Why different groups?
Why are there different animals?
Why are there three animals?
Why is there one animal in each color?
What is this sorting?

My kids had so much fun with this.  We did two more pictures and they wanted to keep going!  I told them we would do some more another day. Once again I got tired of their questions :(  Why do we do this as parents and teachers?????

Tomorrow I am going to see what my grade 12's come up with and then I'm going to share the questions my kids had with them.  I will remind them that they too, were once full of questions and that those questions are still in them.  I want them to become comfortable asking the questions.  We'll see if they can come up with more questions than my kids did!

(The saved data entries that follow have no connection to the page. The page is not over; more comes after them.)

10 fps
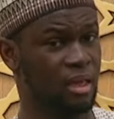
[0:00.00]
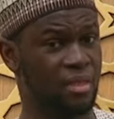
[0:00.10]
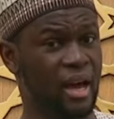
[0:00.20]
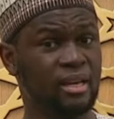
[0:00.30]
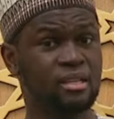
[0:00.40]

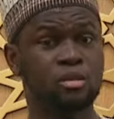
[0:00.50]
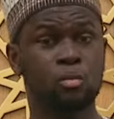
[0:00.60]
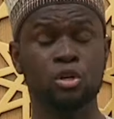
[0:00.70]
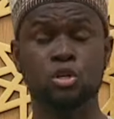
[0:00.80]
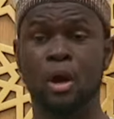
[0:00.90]
That is the
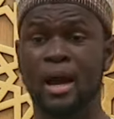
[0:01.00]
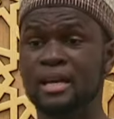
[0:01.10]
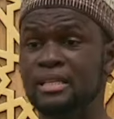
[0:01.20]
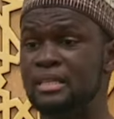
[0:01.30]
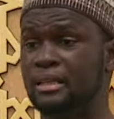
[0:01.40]
one you're
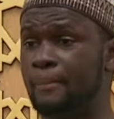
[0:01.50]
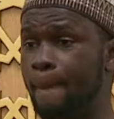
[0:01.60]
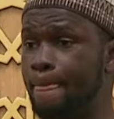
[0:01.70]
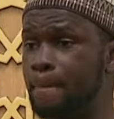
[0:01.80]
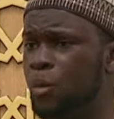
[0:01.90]
asking.
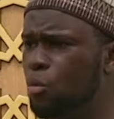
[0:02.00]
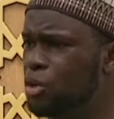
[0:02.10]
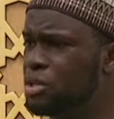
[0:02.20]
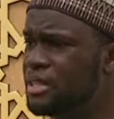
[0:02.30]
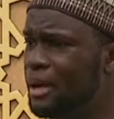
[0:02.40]

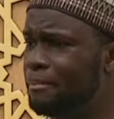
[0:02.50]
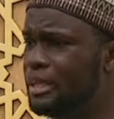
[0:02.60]
What does that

  1. I think this is a fantastic way of handling the hard task of getting the students to ask questions. I am guilty of wanting my 8 and 3 year old to try to commit to silence at some moments. They are full of energy and questions which become overwhelming at times. However when I get to school, I want my students to almost be a burst of questions and inquiries. I feel like one learns the best through questions, so what better way to get the students involved tan questions, ponders, and observations. I try to retain my aggravation with my kids, because they too deserve to gain knowledge, so I will not hinder their educational journey by "shushing" them. I expect my kids as well as my students to ask questions to fill their spirits.

  2. I try to be patient with my own kids, but it can be tough when they fire "why" at you for an hour!!!! It was a good reflection for me on how I'm one way at home (and I'm sure many are) and another at school and why it is a struggle at school - those kids have been told to be quiet and now we are telling them to ask... confusing!!!! Thanks for your comment.